I’m hoping to see more talented African creators using TikTok to cast a positive light on the continent. The foreign media is unafraid to present a mostly one-sided view of Africa, so it’s up to us to use social media and technology to reveal the truth.
FROM THE CABAL
Bobi Wine and Uganda’s demand for change
Amidst reports of military presence on its streets and directives to shut down the internet, Uganda ran its presidential elections on Friday. The people of Uganda came out in droves to vote for a new president. The country has been run by incumbent President Yoweri Museveni who has been in power since 1986. Museveni’s opponent, Bobi Wine, is a singer-turned-politician with a tenacious spirit and a streetwise heart.
What you should know:
The Uganda Communications Commission (UCC) ordered internet service providers to shut down all social media services.
Bobi Wine’s journey to the presidential elections has been fraught with violence and contention with the Ugandan police force.
Ugandan citizens experienced an internet blackout on election day. The blackout was enforced by the government and led to an outcry on social media by both Ugandans and other Africans worldwide.
Mitchell Chibundu wants more people to care about product design. In her introductory design textbook, Clueless to Designer, she takes her reader on a journey to understanding design concepts.
THE CRYSTAL BALL
“As the ecosystem continues to mature, we will see more venture-backed founders and operators taking a chance on novice founders by backing and supporting them, at the very earliest stages, with financial and business capital.

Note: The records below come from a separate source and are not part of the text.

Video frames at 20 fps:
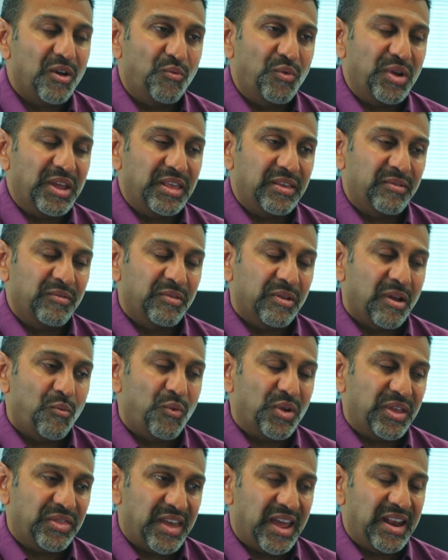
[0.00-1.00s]
We
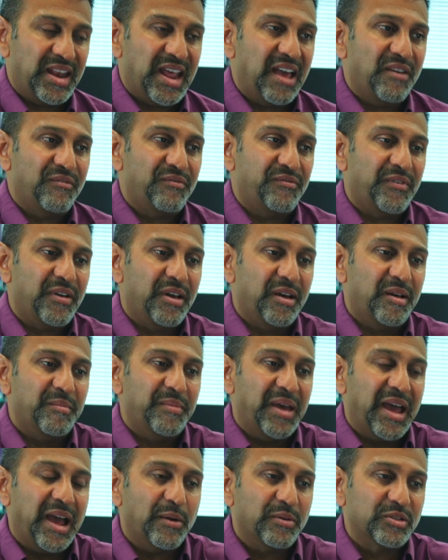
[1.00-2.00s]
then have
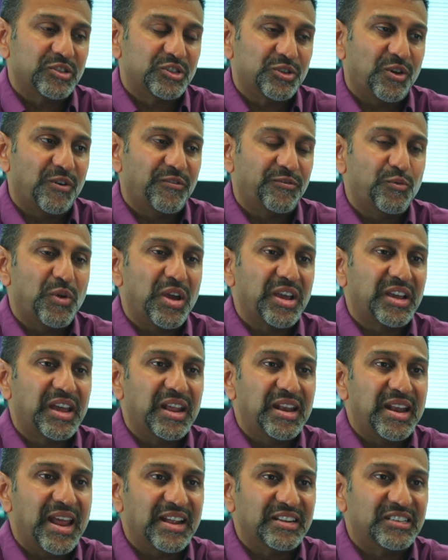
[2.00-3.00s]
our software
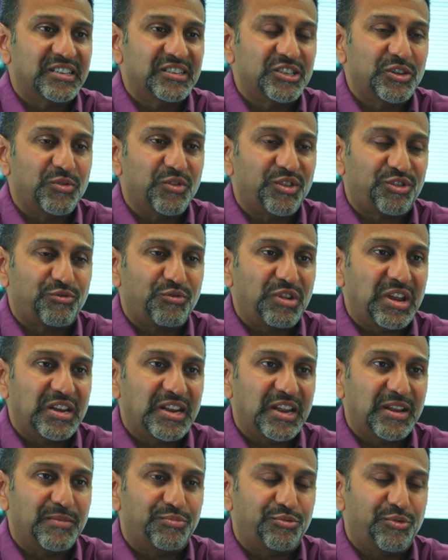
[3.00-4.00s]
connected to a
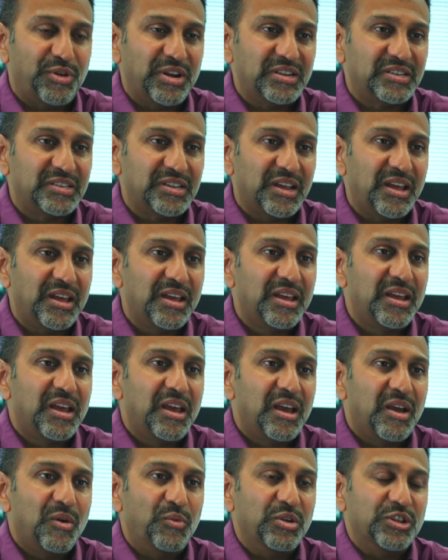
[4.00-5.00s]
3D printer,
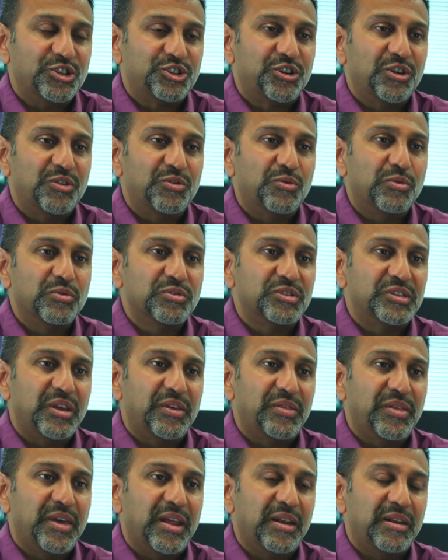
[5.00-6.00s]
which can
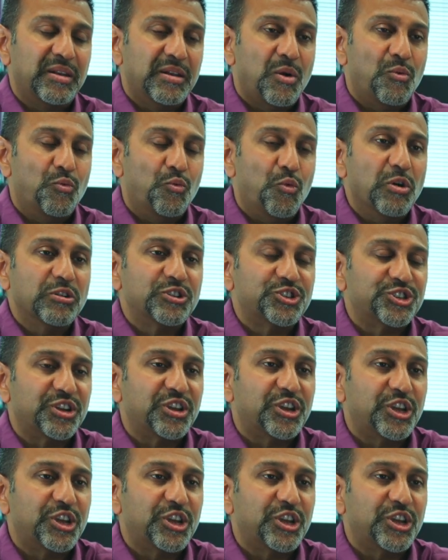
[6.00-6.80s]
also then wash and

It encourages more founders to build and it creates wealth for the ecosystem.”
– Dayo Koleowo, Partner at Microtraction.
Every week, we ask our readers, stakeholders, and operators in Africa’s tech ecosystem what they think the new normal looks like. We share their thoughts and opinions in this section of The Next Wave. You can share yours with me via email [firstname.lastname@example.org] with ‘The Crystal Ball’ in the subject line.
DM for price
Scrolling through Twitter on Saturday, I found a tweet advertising a luxury gifting box worth almost a million naira ($2,520). My first thought was, “Why would someone sell this on Twitter?” But then again, I thought, “Why not?”
From people selling clothes, books, artwork, food, pets, and even recreational drugs, social media is finding more use for commerce – 1 in 4 business owners are selling on Facebook. Selling on social media helps merchants easily identify and engage millions of potential customers, especially through the use of ads.
50%of customers are more interested in a brand after seeing it on Instagram. However, high impression rates do not always reflect in conversion rates.
Yet, Africans spend hundreds of millions in US dollars on social media advertising yearly. In 2019, Nigerians spent $516m on social media ads. In Ghana, Kenya, and South Africa, $66m, $115m, and $441m was spent respectively for the same purpose.
These ads are used by millions of businesses globally – Instagram Ads are used by 4 million businesses monthly – making billions of dollars in ad revenue for social media platforms. Ad revenue for Instagram was $13.86bn in 2020, a 68.2% increase from $9.45bn in 2019. Facebook is projected to hit $94.69bn in ad revenue in 2021, compared to $55.01bn in 2018. The question though is if it is really a win-win situation.
It’s easier for more established brands to overlook ad costs. But social media platforms are full of e-commerce newcomers trying to support their income; most of them are unable to afford to spend too much on ads. Thus, smaller businesses can either choose the opportunity to reach a wider audience at a cost or rely on organic growth through shares, reposts, retweets and DMs.
Thank you for taking the time to read today’s edition of The Next Wave. Remember to stay safe when you are out in public places– protect others by wearing your mask and sanitizing your hands.